Él sonrió. —Es una nueva etapa en la historia de la vida —comentó—. Parece que todos la tienen ahora. Todos los que van a convertirse en mujeres.

—Está la señorita Garvice.

—Ella está en camino —dijo Capes—. Y, sabes, nos estás cambiando a todos. YO estoy conmovido. La campaña es un éxito. —Encontró su mirada inquisitiva y repitió—: Oh, sí, ES un éxito. Un hombre tiende a... a tomar a las mujeres un poco a la ligera. A menos que de vez en cuando le recuerden que no debe hacerlo... Tú lo hiciste.

—¿Entonces no perdí el tiempo en la cárcel del todo?
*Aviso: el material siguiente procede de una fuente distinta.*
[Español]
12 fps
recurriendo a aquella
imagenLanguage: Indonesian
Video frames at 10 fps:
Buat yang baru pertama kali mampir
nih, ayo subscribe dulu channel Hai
—No fue la cárcel lo que me impresionó. Pero me gustaron las cosas que dijiste aquí. De repente sentí que te entendía... como a una persona inteligente. Si me permites decirlo, e implicar lo que eso conlleva. Hay algo... juvenil en la actitud habitual de un hombre hacia las mujeres. Eso es lo que tenía en la conciencia... No creo que tengamos toda la culpa si no tomamos en serio a algunas de ustedes. A algunas de tu sexo, quiero decir. Pero temo que solemos sonreír con suficiencia cuando hablamos con ustedes. Sonreímos y somos un poco... furtivos.

Se detuvo, con la mirada fija en ella con gravedad. —Tú, en todo caso, no lo mereces —dijo.
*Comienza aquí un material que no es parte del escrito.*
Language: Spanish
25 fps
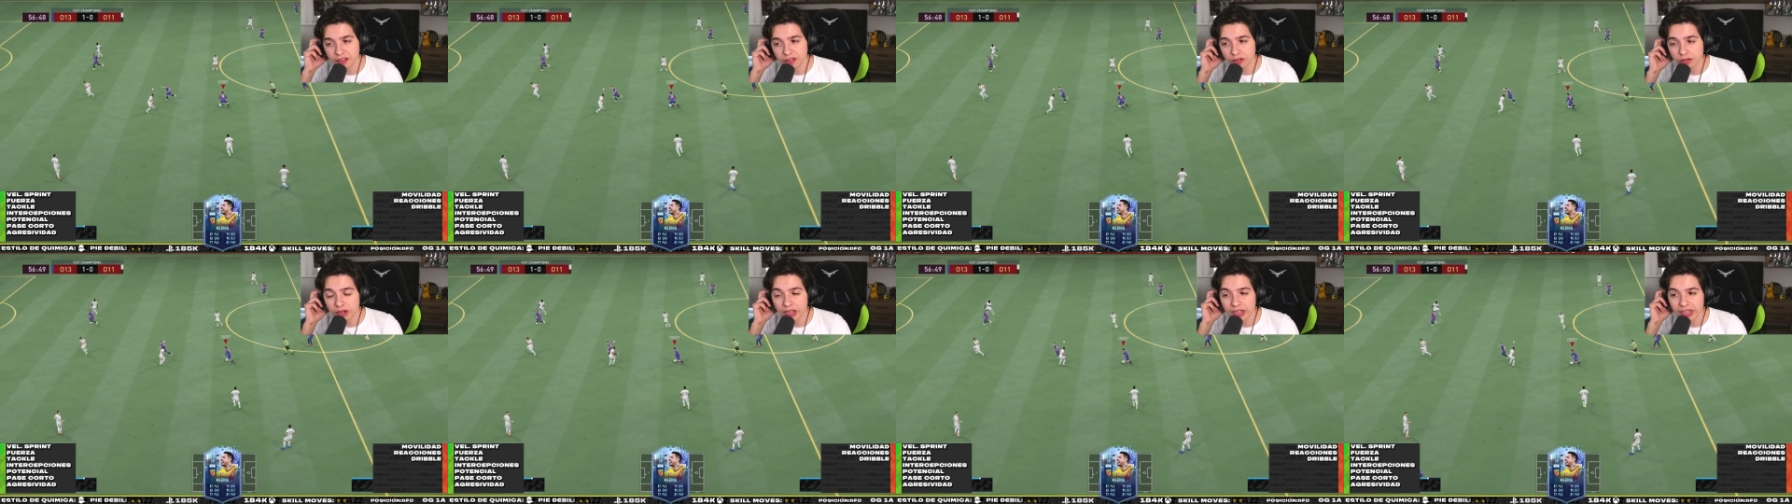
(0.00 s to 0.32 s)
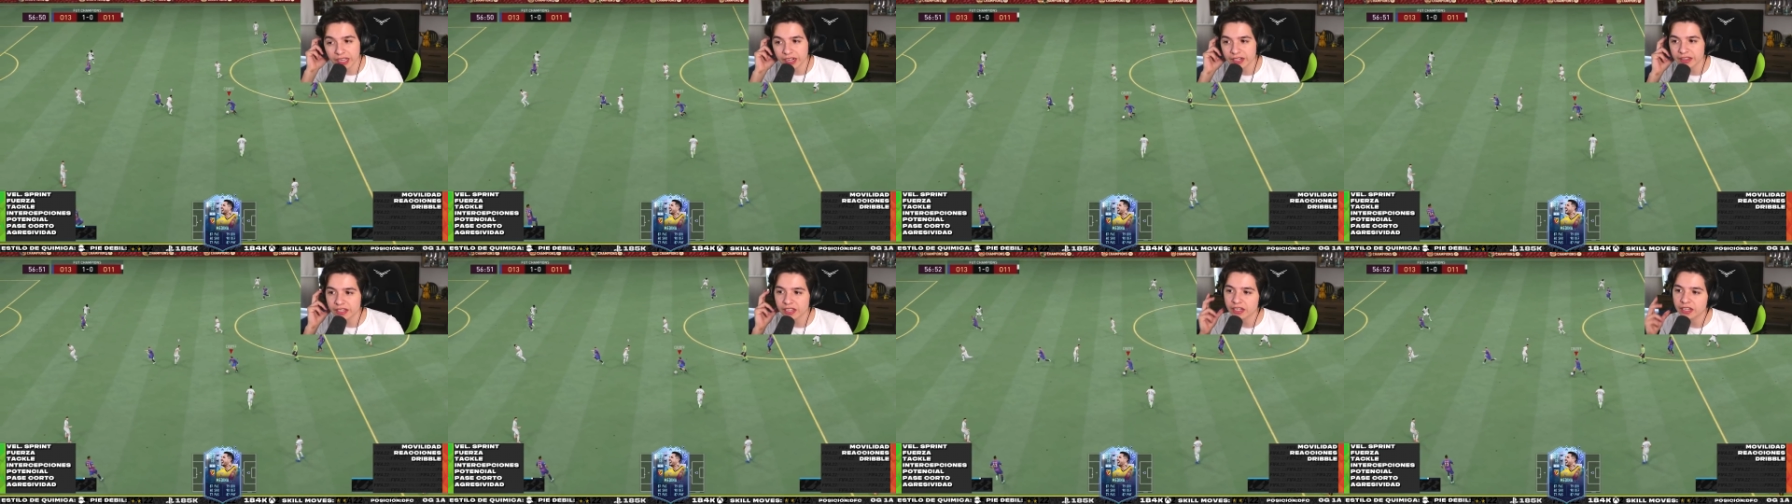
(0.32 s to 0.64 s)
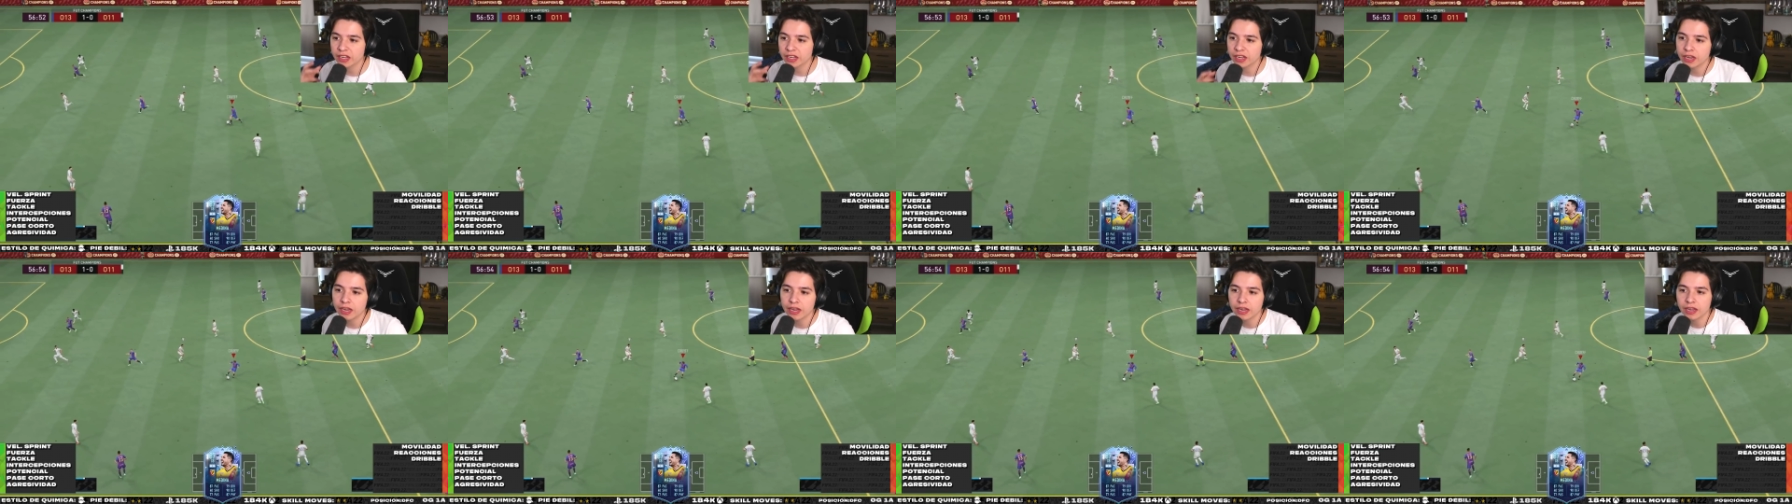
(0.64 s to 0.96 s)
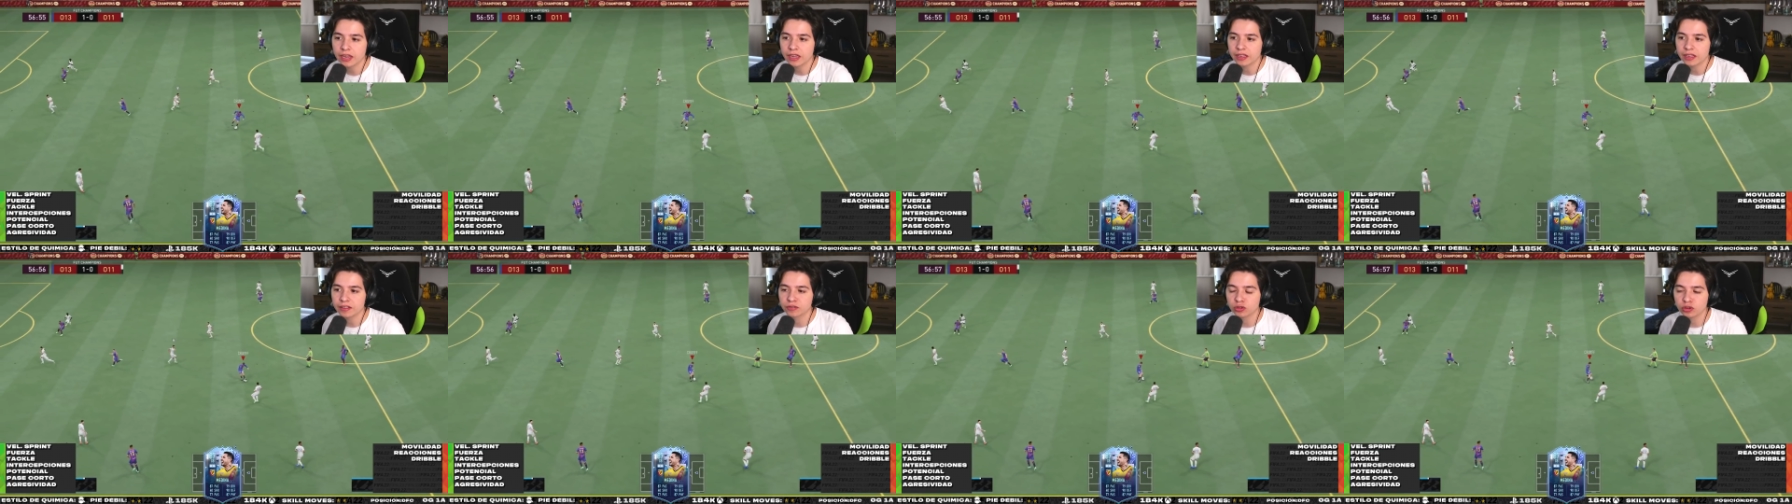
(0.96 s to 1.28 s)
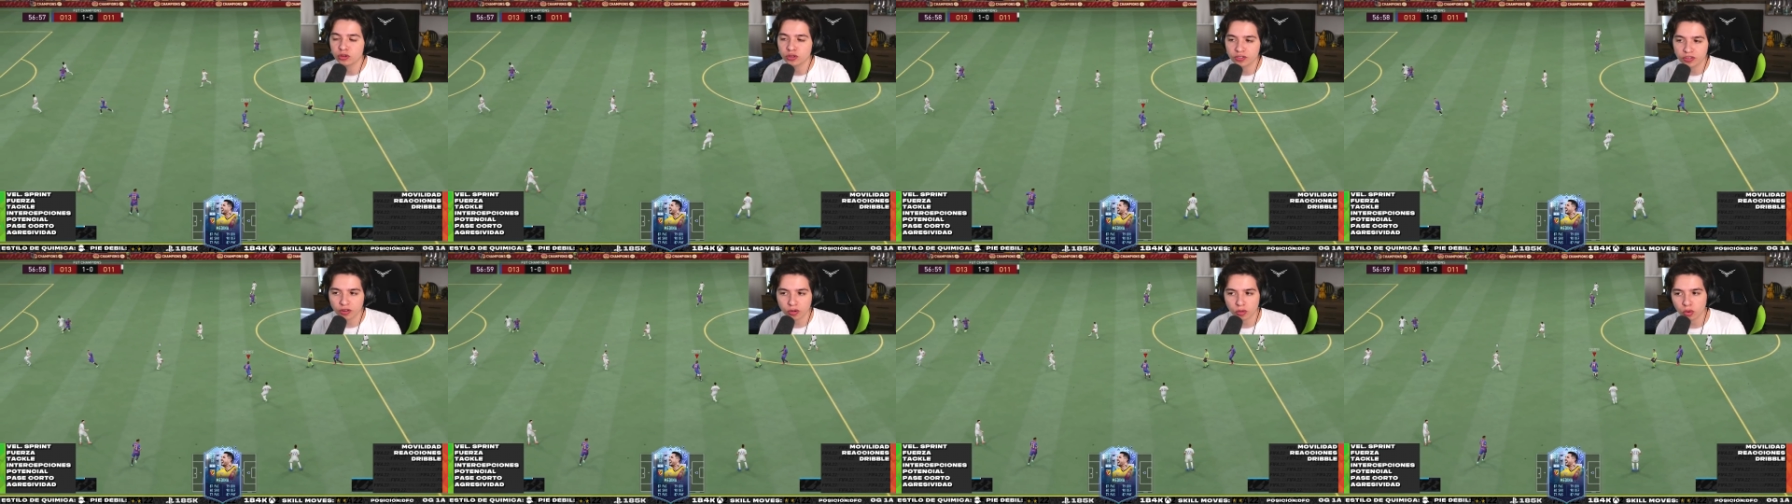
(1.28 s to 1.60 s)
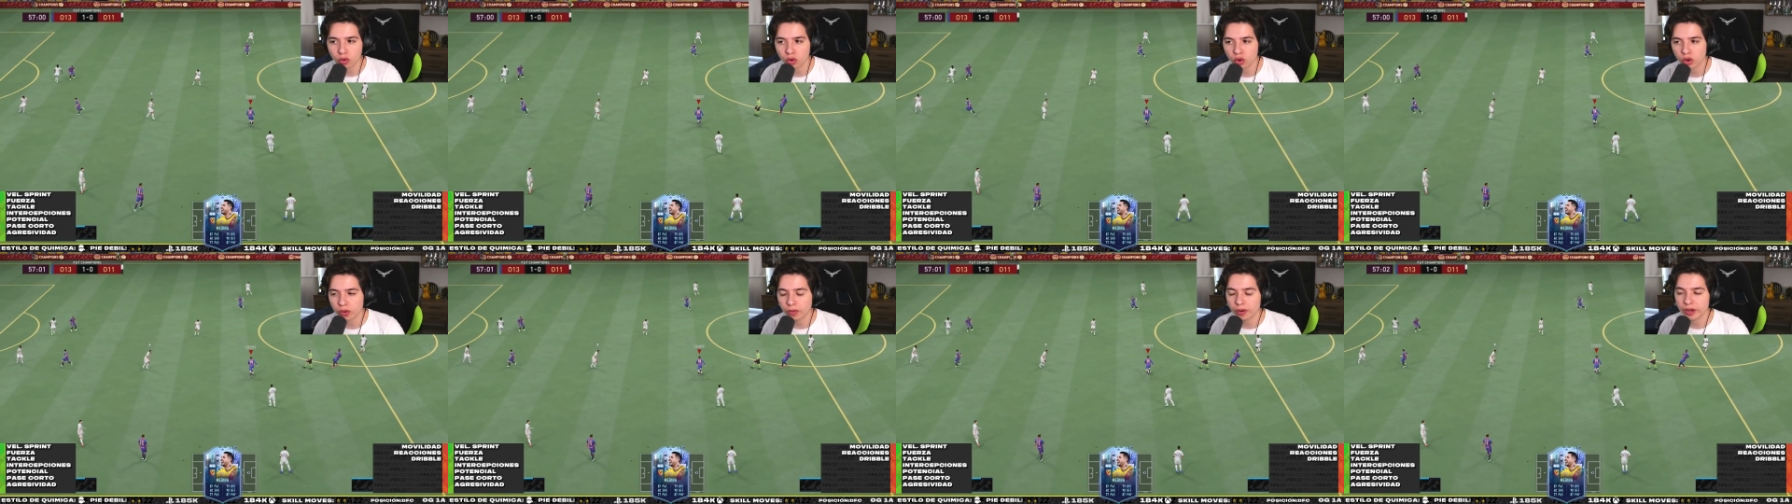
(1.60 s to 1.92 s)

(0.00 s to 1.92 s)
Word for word: Una carta que estoy seguro que va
Su coloquio terminó abruptamente con la aparición de la señorita Klegg en la puerta del fondo. Cuando vio a Ann Veronica, se detuvo un momento como si estuviera fascinada, y luego avanzó con las manos extendidas. —¡Veronique! —exclamó con una entonación creciente, aunque nunca antes había llamado a Ann Veronica de otra forma que señorita Stanley, y la tomó, la apretó y la besó con profunda emoción—. ¡Pensar que ibas a hacerlo y no dijiste una palabra! Estás un poco delgada, pero salvo por eso te ves... te ves mejor que nunca. ¿Fue MUY horrible? Traté de entrar al tribunal, pero la multitud era demasiado grande, por más que empujara...

—Pienso ir a la cárcel en cuanto termine la sesión —dijo la señorita Klegg—. Ni caballos salvajes... ni aunque tengan a toda la policía montada de Londres... podrán detenerme.